[[ EXERCISE DATA open ]]

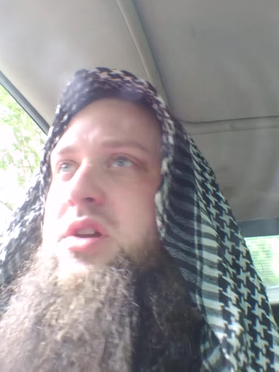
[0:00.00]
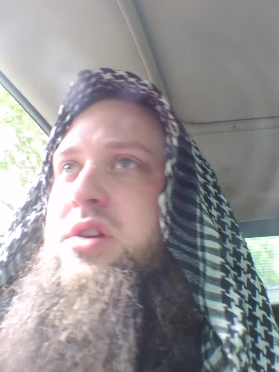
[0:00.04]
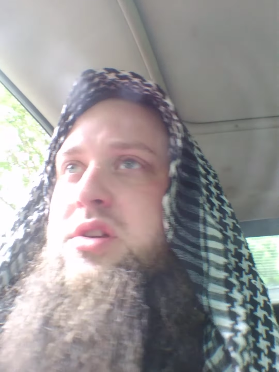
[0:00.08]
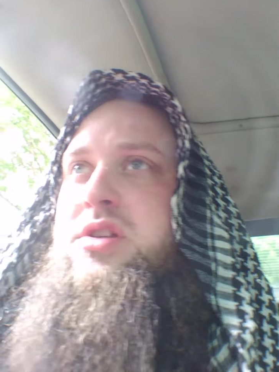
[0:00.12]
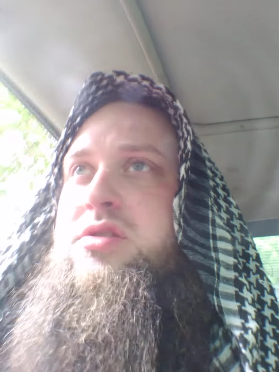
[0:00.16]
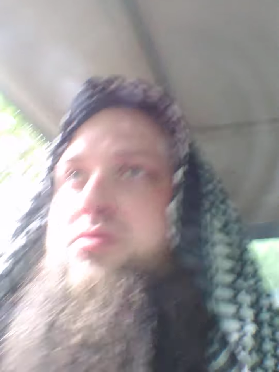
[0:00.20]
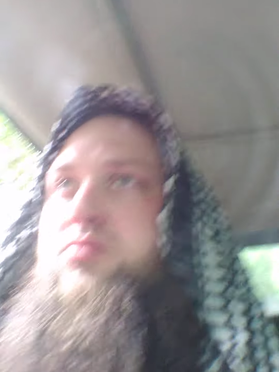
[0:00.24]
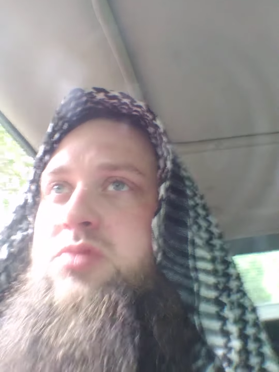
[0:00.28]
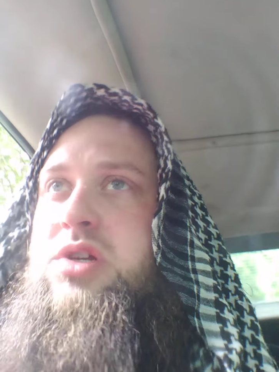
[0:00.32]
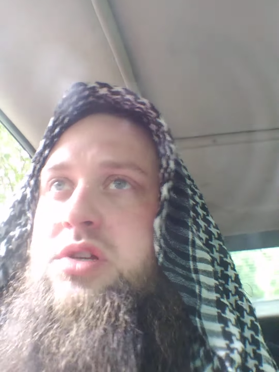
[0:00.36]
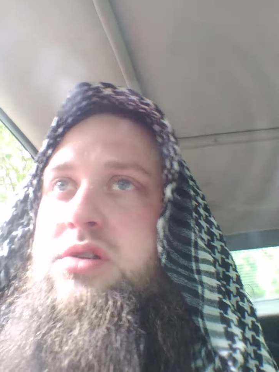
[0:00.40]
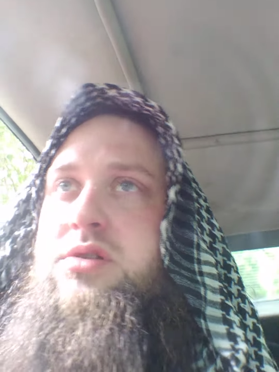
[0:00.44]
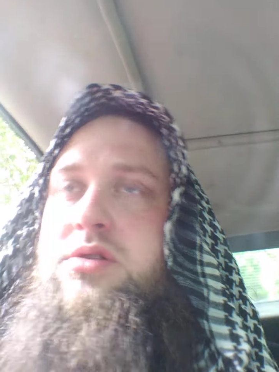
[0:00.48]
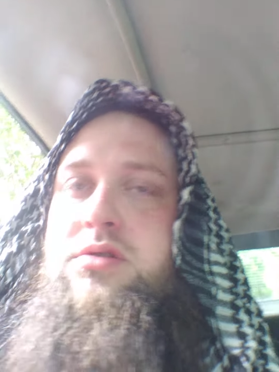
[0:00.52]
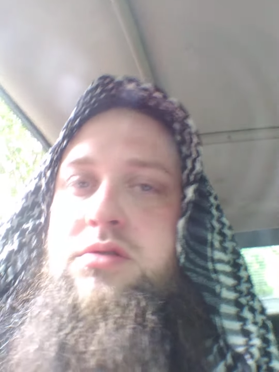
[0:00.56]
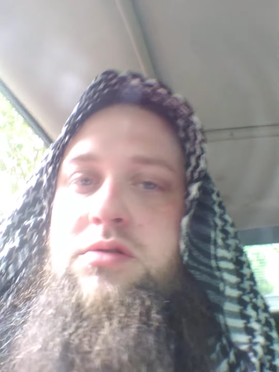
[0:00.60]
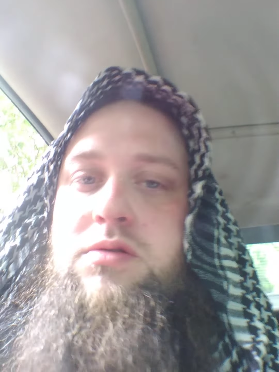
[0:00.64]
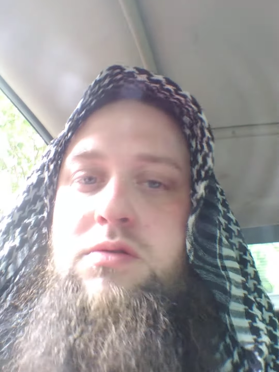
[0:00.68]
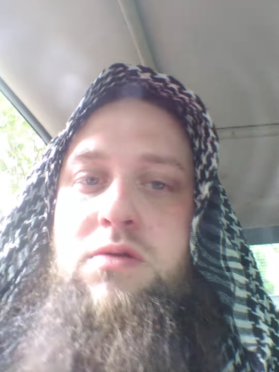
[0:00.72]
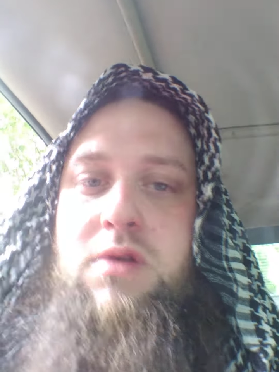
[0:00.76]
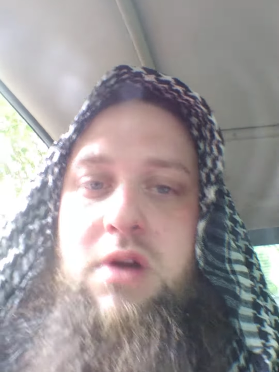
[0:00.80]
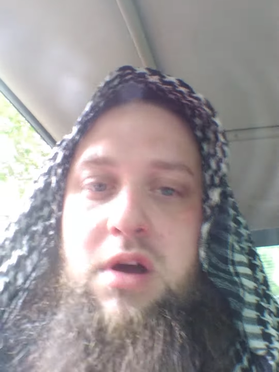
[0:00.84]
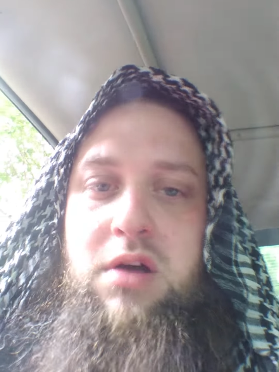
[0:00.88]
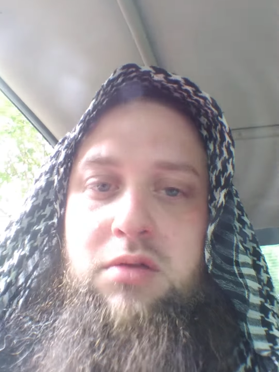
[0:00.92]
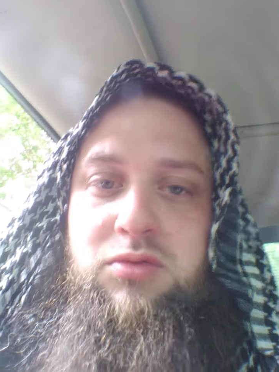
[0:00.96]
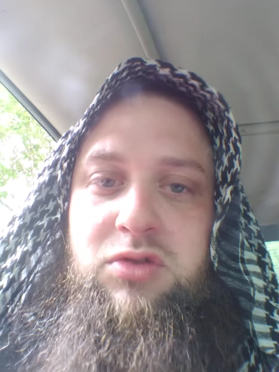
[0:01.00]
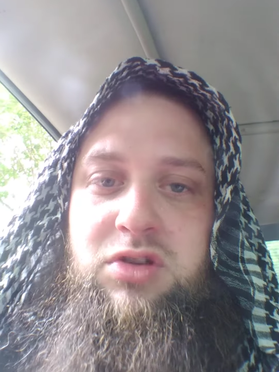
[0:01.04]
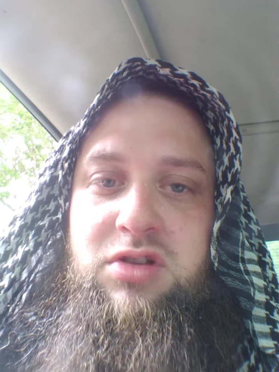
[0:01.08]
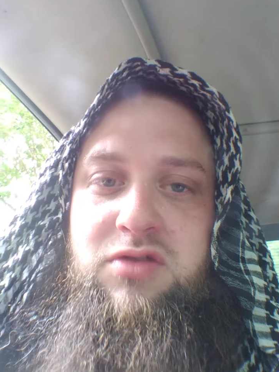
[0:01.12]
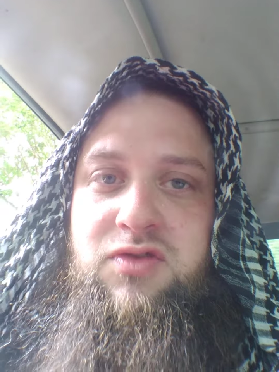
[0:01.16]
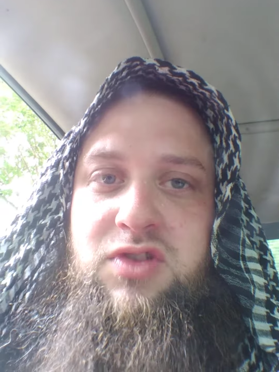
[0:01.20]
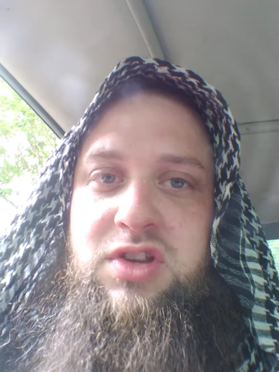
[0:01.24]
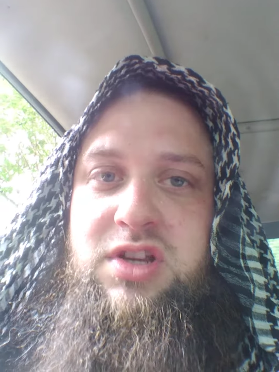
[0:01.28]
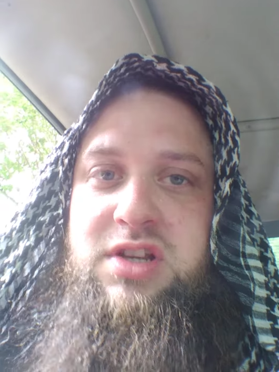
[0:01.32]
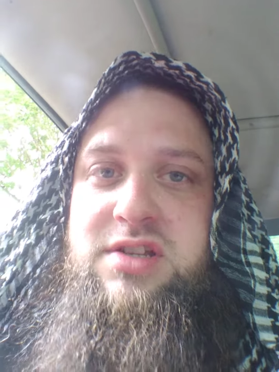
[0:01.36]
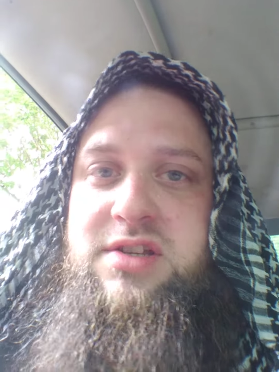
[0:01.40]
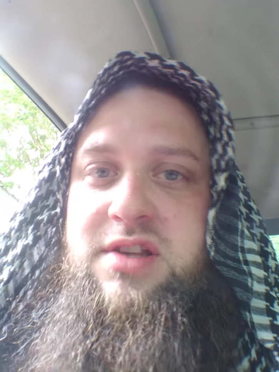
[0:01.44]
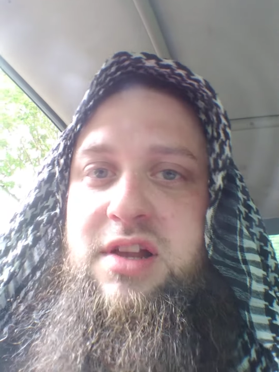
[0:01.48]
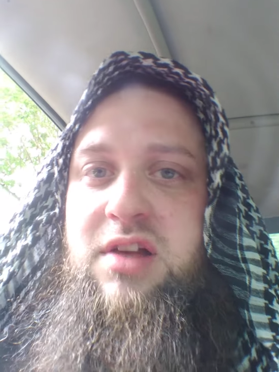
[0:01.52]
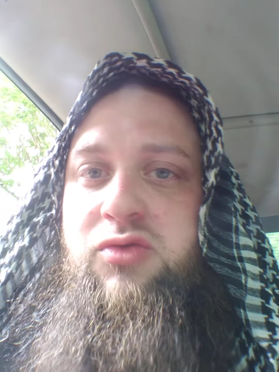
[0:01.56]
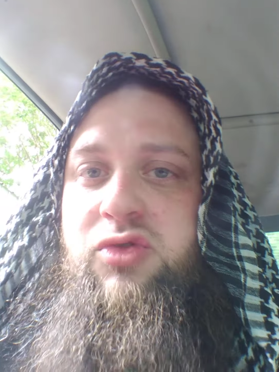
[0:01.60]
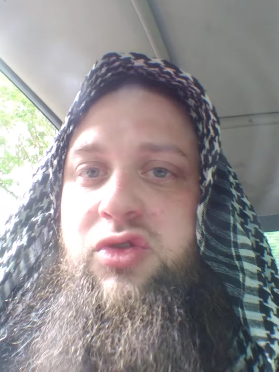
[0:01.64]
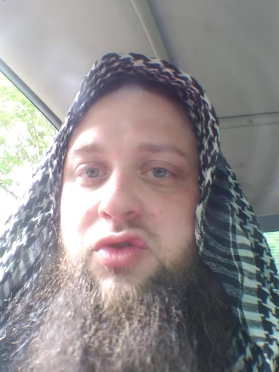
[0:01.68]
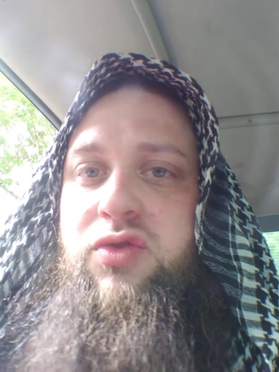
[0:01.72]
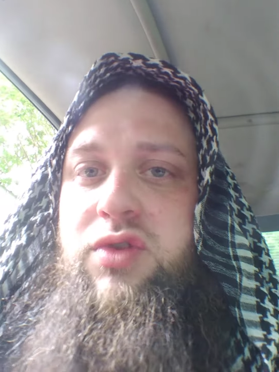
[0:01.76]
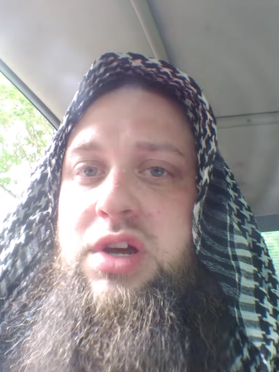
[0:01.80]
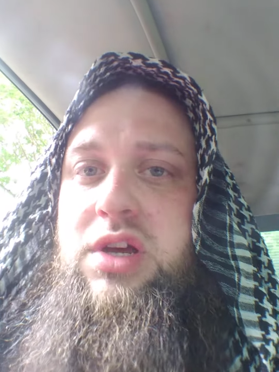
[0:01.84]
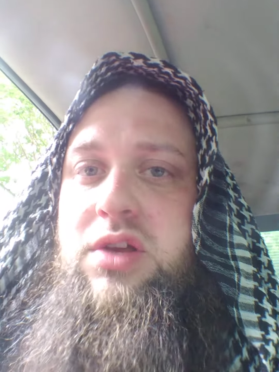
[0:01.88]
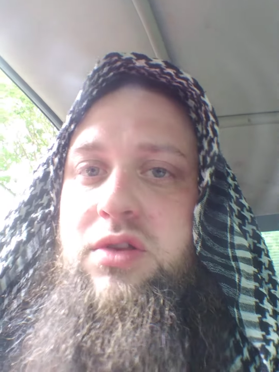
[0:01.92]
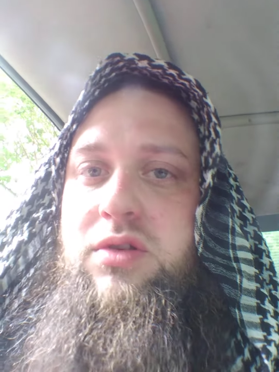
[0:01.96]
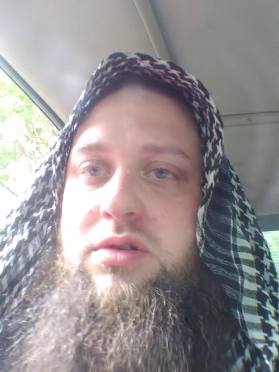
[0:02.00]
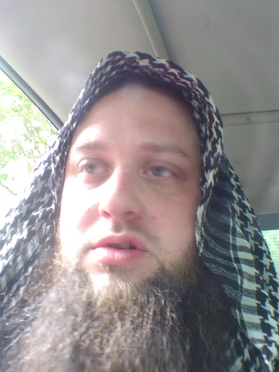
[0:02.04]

It just means you do not believe in the Islamic faith.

[[ EXERCISE DATA closed ]]

§ **ASSIGNMENT**: Only the text of the listing should be returned, exactly and in full; no image goes into the copy.

§ **RESPONSE FOR THIS EXERCISE**:
[0:00.00]
[0:00.04]
[0:00.08]
[0:00.12]
[0:00.16]
[0:00.20]
[0:00.24]
[0:00.28]
[0:00.32]
[0:00.36]
[0:00.40]
[0:00.44]
[0:00.48]
[0:00.52]
[0:00.56]
[0:00.60]
[0:00.64]
[0:00.68]
[0:00.72]
[0:00.76]
[0:00.80]
[0:00.84]
[0:00.88]
[0:00.92]
[0:00.96]
[0:01.00]
[0:01.04]
[0:01.08]
[0:01.12]
[0:01.16]
[0:01.20]
[0:01.24]
[0:01.28]
[0:01.32]
[0:01.36]
[0:01.40]
[0:01.44]
[0:01.48]
[0:01.52]
[0:01.56]
[0:01.60]
[0:01.64]
[0:01.68]
[0:01.72]
[0:01.76]
[0:01.80]
[0:01.84]
[0:01.88]
[0:01.92]
[0:01.96]
[0:02.00]
[0:02.04]

It just means you do not believe in the Islamic faith.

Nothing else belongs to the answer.